To calculate the hole distribution in a bilayer C8-DNBDT sandwiched between an ionic liquid and a Parylene substrate, as shown in Fig. 1d, we employed a one-dimensional quantum-well model along the a-axis. In this model, the quantum well represents the DNBDT core, with a length of 16.4 Å, while a potential barrier of 5.7 eV is formed by the alkyl chain, measuring 9.6 Å in length. The thicknesses of the ionic liquid and Parylene layers are fixed at 10 Å each. The relative dielectric constants for these materials are as follows: 10.0 for the ionic liquid, 4.0 for C8-DNBDT, and 3.34 for Parylene.
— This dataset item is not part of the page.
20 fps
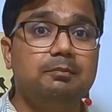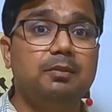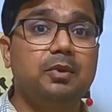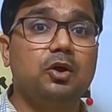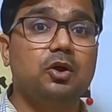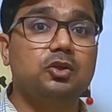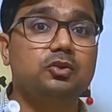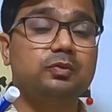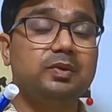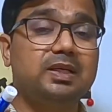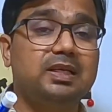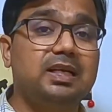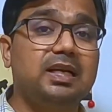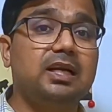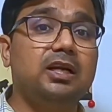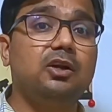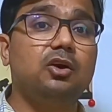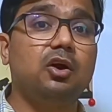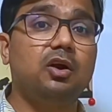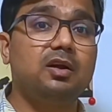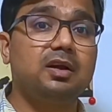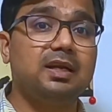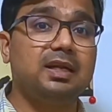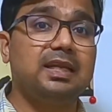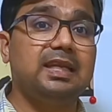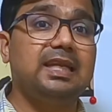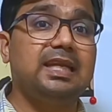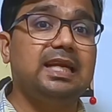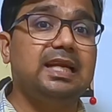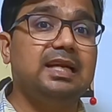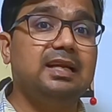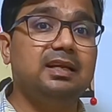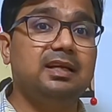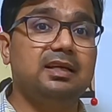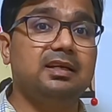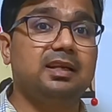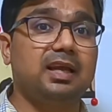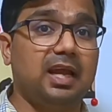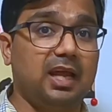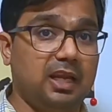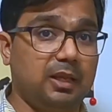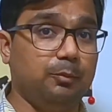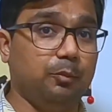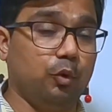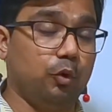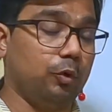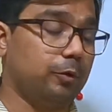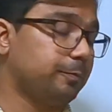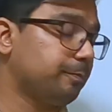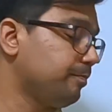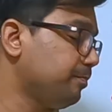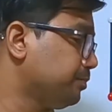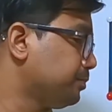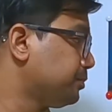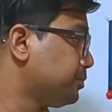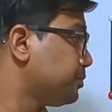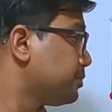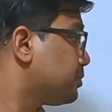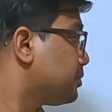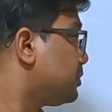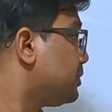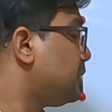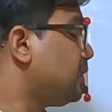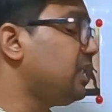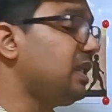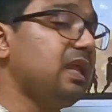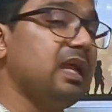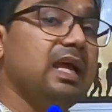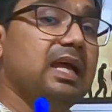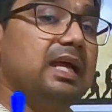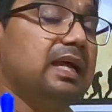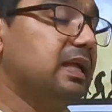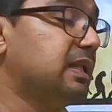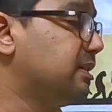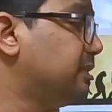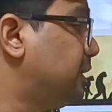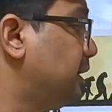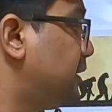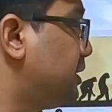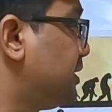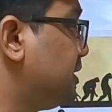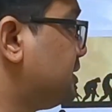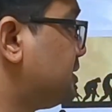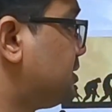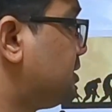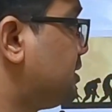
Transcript: because we did not need it anymore. There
Upon the application of a side-gate voltage that induces a hole concentration of 0.5×1014 cm−2 in the quantum wells at 300 K, we compute the spatial distribution of holes via the shooting method based on the Poisson–Schrödinger equation.
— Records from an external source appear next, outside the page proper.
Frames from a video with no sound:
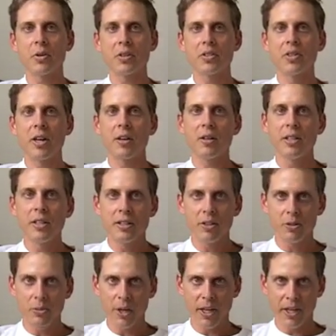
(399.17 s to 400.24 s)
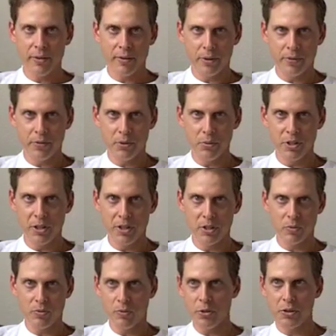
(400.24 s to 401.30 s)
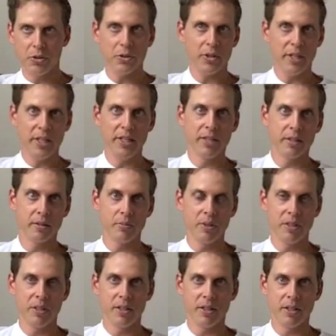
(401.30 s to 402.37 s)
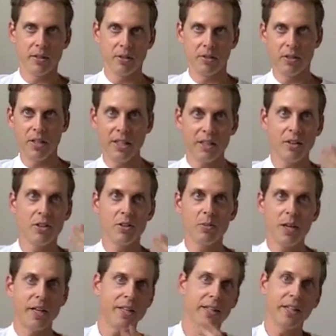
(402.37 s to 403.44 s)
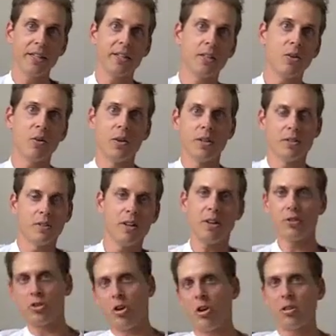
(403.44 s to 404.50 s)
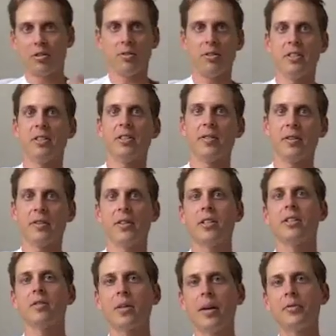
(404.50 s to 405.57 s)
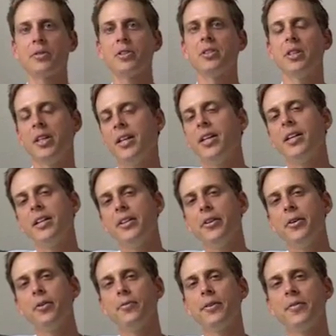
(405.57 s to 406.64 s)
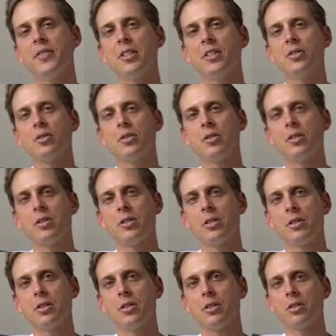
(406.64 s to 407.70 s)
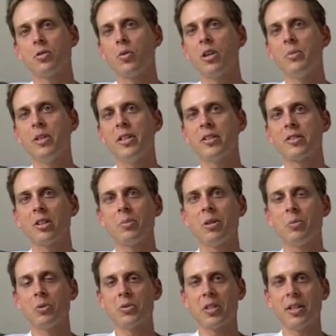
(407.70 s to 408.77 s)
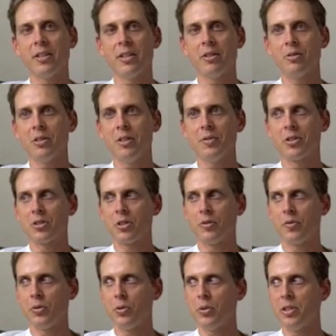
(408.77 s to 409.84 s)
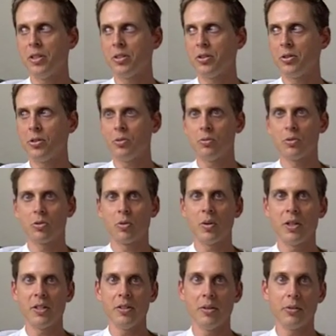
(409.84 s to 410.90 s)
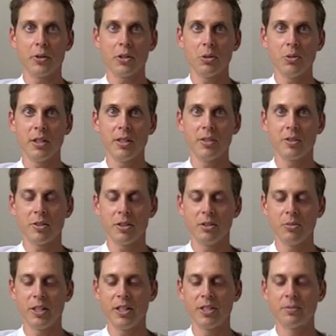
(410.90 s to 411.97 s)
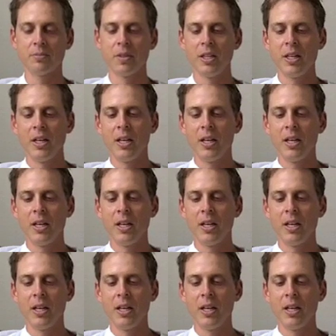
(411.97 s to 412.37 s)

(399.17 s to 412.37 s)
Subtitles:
You want to settle in on the bike for a few minutes before you start eating, because getting on the bike and getting going is a lot of jostling and everything. So after 15 to 20 minutes, some people say they don't even start fueling until 20 to 30 minutes on the bike.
Evaluation of mean free paths

By fitting our magnetoconductivity data (Fig. 4a) with \(\Delta {\sigma }_{{sheet}}\left(B\right)=\Delta {\sigma }_{{WL}}\left(B\right)+\Delta {\sigma }_{{Lorentz}}\left(B\right)\), we employed the HLN model as follows:

$$\Delta {\sigma }_{{WL}}\left(B\right)=-\frac{{e}^{2}}{\pi h}\left\{{ln}\left(\frac{{B}_{\phi }}{B}\right)-\psi \left(\frac{1}{2}+\frac{{B}_{\phi }}{B}\right)\right\}$$
(1)

where \(\psi\) is the digamma function. Note that this HLN formula is valid only when \({B}_{0}=\hslash /\left(4e{l}_{e}^{2}\right)\) is larger than B37. In this study, we calculated B0 from the mean free path le at low temperatures and found that it meets the criterion \({B}_{0}/B\gg 1\). Conversely, at a relatively small hole concentration of 0.62×1014 cm−2, we observed negative MC, which is explicable by the Lorentz-type behaviour; \({\sigma }_{{Lorentz}}\left(B\right)={\sigma }_{0}/\left\{1+{\left(\mu \cdot B\right)}^{2}\right\}\) (Supplementary Fig. 11). In this equation, σ0 represents the Drude conductivity. The observed Lorentz term is notably large compared with normal metals, which may be attributed to the complexity in the scattering rate of charge carriers around the Fermi surface.
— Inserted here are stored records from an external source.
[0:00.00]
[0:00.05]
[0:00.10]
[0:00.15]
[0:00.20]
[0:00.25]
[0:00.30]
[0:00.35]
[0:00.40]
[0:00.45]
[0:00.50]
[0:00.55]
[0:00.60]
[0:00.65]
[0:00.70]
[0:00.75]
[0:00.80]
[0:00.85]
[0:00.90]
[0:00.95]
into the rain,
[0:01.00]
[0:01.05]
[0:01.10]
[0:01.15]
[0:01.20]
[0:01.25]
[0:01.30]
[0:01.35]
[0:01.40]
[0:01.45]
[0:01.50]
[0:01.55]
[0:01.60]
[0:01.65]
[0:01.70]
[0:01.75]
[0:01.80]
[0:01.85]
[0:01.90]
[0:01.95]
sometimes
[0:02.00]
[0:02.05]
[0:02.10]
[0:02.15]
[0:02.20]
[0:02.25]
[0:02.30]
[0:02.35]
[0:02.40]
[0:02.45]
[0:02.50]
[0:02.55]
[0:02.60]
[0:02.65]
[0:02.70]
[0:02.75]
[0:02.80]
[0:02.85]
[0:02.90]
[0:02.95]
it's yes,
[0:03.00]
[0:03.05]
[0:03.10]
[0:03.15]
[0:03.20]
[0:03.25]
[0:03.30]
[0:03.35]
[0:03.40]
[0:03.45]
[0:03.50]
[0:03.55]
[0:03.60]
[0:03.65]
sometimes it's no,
Subsequently, we calculated the inelastic mean free path defined by \({l}_{{ie}}\equiv v{\tau }_{{ie}}\) using the relations \({L}_{\phi }\equiv \sqrt{D{\tau }_{{ie}}}\), where the diffusion coefficient \(D\equiv {v}^{2}{\tau }_{e}/2\), where \(v\) and \({\tau }_{e}\) are the Fermi velocity and elastic scattering time, respectively. We obtain the Fermi velocity and effective mass from the derivative of valence band structure, i.e., \(v=\partial E\left(k\right)/\hslash \partial k\) and \(1/{m}^{*}=\left(1/{\hslash }^{2}\right)\left({\partial }^{2}E\left(k\right)/\partial {k}^{2}\right)\), using the density functional theory calculations. Assuming that the observed Hall mobility is equal to \(e\tau /{m}^{*}\), the scattering time τ can be evaluated from the data shown in Fig. 3. The obtained mean free path \(l\equiv v\tau\) is shown by black circles in Fig. 4b. l is saturated below 10 K, since the elastic scattering is predominant, resulting in the identification of \({\tau }_{e}\) with \(\tau\) at 5 K. Accordingly, we can evaluate the diffusion coefficient \(D\equiv {v}^{2}{\tau }_{e}/2\). Finally, the inelastic mean free path \({l}_{{ie}}\) is obtained, as shown by the blue circles in Fig. 4b.